FTC tackles native advertising and sponsored content in an Enforcement Policy Statement on Deceptively Formatted Advertisements.
Advertisers must understand that FTC is now up-to-speed on digital formats and carries its prohibition against “unfair or deceptive acts or practices in or affecting interstate commerce” into online, mobile, and other digital spaces.
FTC “gets” how advertising has changed in the modern era
Unlike many areas of healthcare law, which are antiquated, the laws against deceptive advertising remain robustly enforced by the federal government. The Federal Trade Commission makes this clear when FTC tackles native advertising and sponsored content in a way that updates its 1983 Policy Statement on Deception to the world of Web 2.0 and the Internet of Things.
Here are some basic rules every advertiser in the digital age must know:
- “Net impression” matters:In its enforcement policy statement, FTC first returns to the rule that in determining whether an advertisement, including its format, misleads consumers, FTC considers the overall “net impression” it conveys.
- Effect on consumer belief matters: FTC says that advertising and promotional messages are deceptive if they “mislead consumers into believing they are independent, impartial, or not from the sponsoring advertiser itself,”
- Native advertising or sponsored content can be deceptive: FTC expresses particular concern with advertising in digital media which “is often indistinguishable from news, feature articles, product reviews, editorial, entertainment, and other regular content” because, among other things, it matches the style and layout of the content.
- FTC prohibitions apply “regardless of the medium:” FTC is savvy to new marketing and enforces its rules regardless of whether the medium is in print, online, mobile, or otherwise.
FTC notes that over the years, FTC has challenged as deceptive, many different kinds of ads, including:
- “advertorials” that appear to the consumer as news stories or feature articles
- direct-mail ads disguised as book reviews
- infomercials presented as regular TV or radio programs
- in-person sales practices that mislead
- mortgage relief ads designed to look like solicitations from a government agency
- emails with deceptive headers that appeared to originate from a consumer’s bank or mortgage company
- paid endorsements offered as the independent opinions of impartial consumers or experts
FTC notes that not only do the format and layout make native advertising or sponsored content not distinguishable as an ad, many publishers also use “formats and techniques that are closely integrated with and less distinguishable from regular content so that they can capture the attention and clicks of ad-avoiding consumers.”

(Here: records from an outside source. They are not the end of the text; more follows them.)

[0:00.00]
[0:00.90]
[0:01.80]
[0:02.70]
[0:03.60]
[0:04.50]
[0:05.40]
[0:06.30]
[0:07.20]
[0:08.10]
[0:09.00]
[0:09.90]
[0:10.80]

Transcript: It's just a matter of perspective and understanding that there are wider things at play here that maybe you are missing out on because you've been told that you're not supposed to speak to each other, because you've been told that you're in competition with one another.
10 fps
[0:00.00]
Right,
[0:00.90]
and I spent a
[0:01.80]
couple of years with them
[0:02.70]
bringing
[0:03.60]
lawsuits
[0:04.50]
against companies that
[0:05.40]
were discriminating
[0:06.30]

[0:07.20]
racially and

Kinds of advertising formats flagged as potentially deceptive in the past
FTC flags a number of advertising formats as potentially deceptive, including:
- Advertisements appearing in a news format or that otherwise misrepresent their source of nature.

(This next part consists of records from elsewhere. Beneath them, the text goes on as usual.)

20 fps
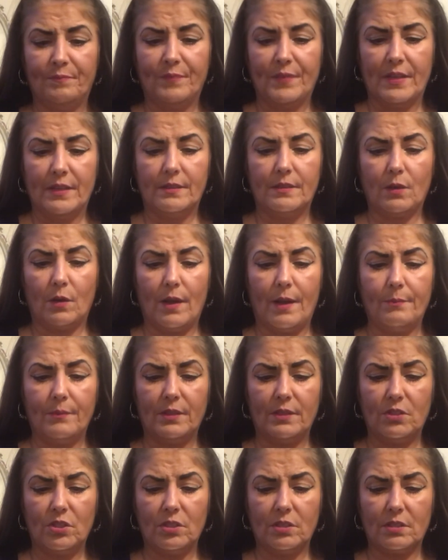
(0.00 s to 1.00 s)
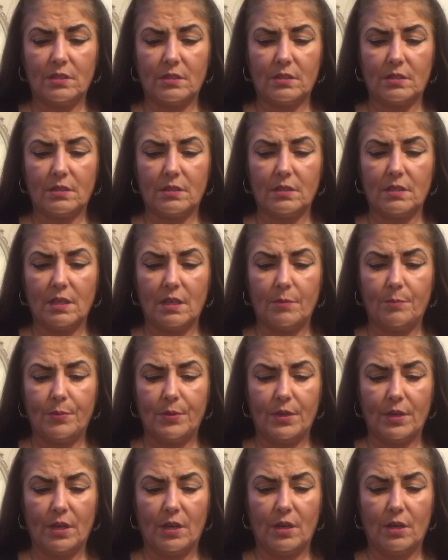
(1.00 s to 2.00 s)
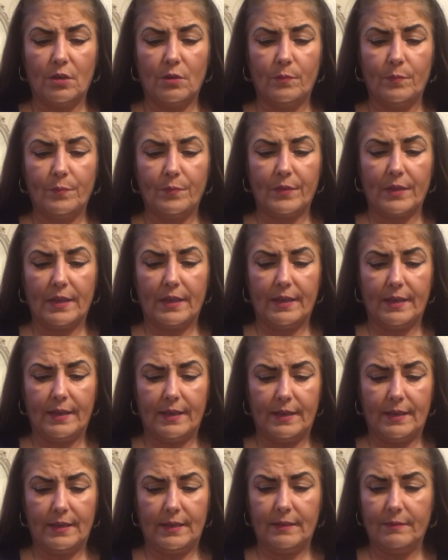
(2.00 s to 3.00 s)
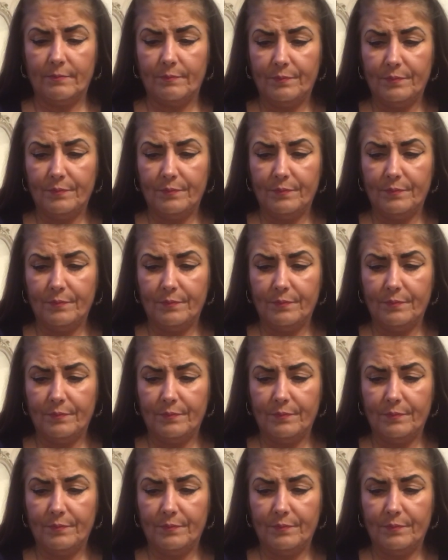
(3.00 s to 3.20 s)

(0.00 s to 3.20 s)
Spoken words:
So I'm just going to put on a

One example FTC gives in the holistic health industry involves “ads disguised to look like news reports on weight-loss pills and other products, where a purported journalist tested the advertised product and authored the story;” a second involves a website promoting dietary supplements that “purported to originate from an independent scientific organization.”
Significantly, FTC identifies deception from paid ads “formatted to appear as the regular search results that search engines return in response to consumers’ queries.”
- Misleading door openers. FTC includes misleading sales visits and calls and emails with falsified sender information. (The Telemarketing Fraud Act requires a telemarketer to promptly and clearly disclose that the purpose of the call is to sell goods or services. Similarly, the CAN-SPAM Act prohibits spam.)
- Endorsements that fail to disclose a sponsoring advertiser.
FTC enforcement against these various deceptive formats serves as an underpinning for modern enforcement policy.
Digital Media formats
FTC specifically identifies formats such as:
- written narratives
- in-game modules
- playlists on streaming services
- advertising message embedded into entertainment programming
- personal blogs
- online comment forums
- reviews of apps
All of these can “deceive consumers by blurring the distinction between advertising and non-commercial content.”
Again, regardless of the medium or format, deception occurs if the ad misleads a reasonable consumer as to its true nature or source, and this is likely to affect consumer purchasing. This deception creates a violation, even if the product claims are truthful and misleading,
The Bottom Line
Here are 3 things to watch out for:
- If you use native advertising, sponsored content, or another format that can disguise the fact that it’s an ad, clearly and conspicuously disclose that the statement is commercial advertising
- Be careful not to deceive consumers about nature or source of advertising. Disclose the sponsoring party.
- Don’t misrepresent that an ad is from a scientific organization, the government, or a neutral source, if this is not the case.
And have legal counsel review all marketing materials for FTC compliance.